--- TASK MATERIAL ---

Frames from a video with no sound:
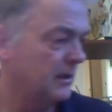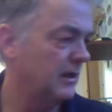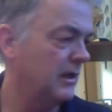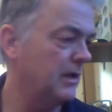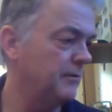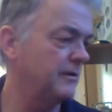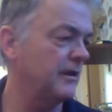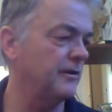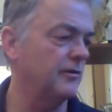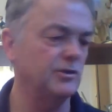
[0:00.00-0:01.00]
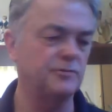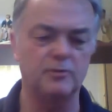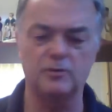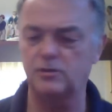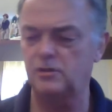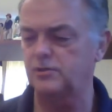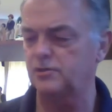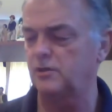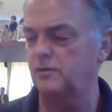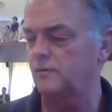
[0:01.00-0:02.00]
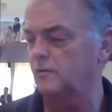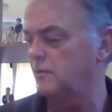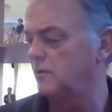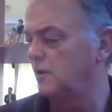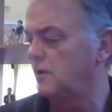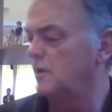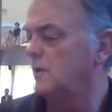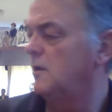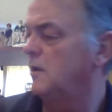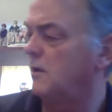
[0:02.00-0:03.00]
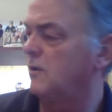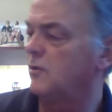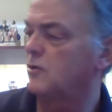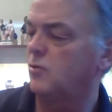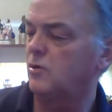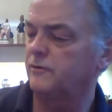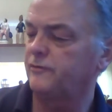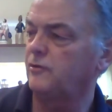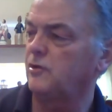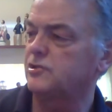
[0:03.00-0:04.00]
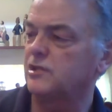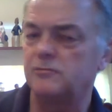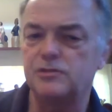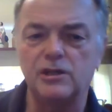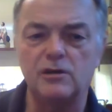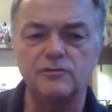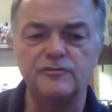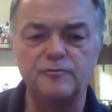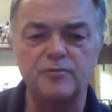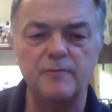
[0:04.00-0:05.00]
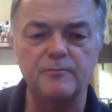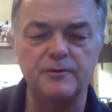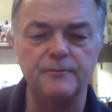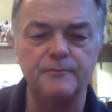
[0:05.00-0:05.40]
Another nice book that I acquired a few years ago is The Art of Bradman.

---

## WHAT TO DO
Repeat the data word for word. Skip the pictures.

## EXPECTED ANSWER
Frames from a video with no sound:
[0:00.00-0:01.00]
[0:01.00-0:02.00]
[0:02.00-0:03.00]
[0:03.00-0:04.00]
[0:04.00-0:05.00]
[0:05.00-0:05.40]
Another nice book that I acquired a few years ago is The Art of Bradman.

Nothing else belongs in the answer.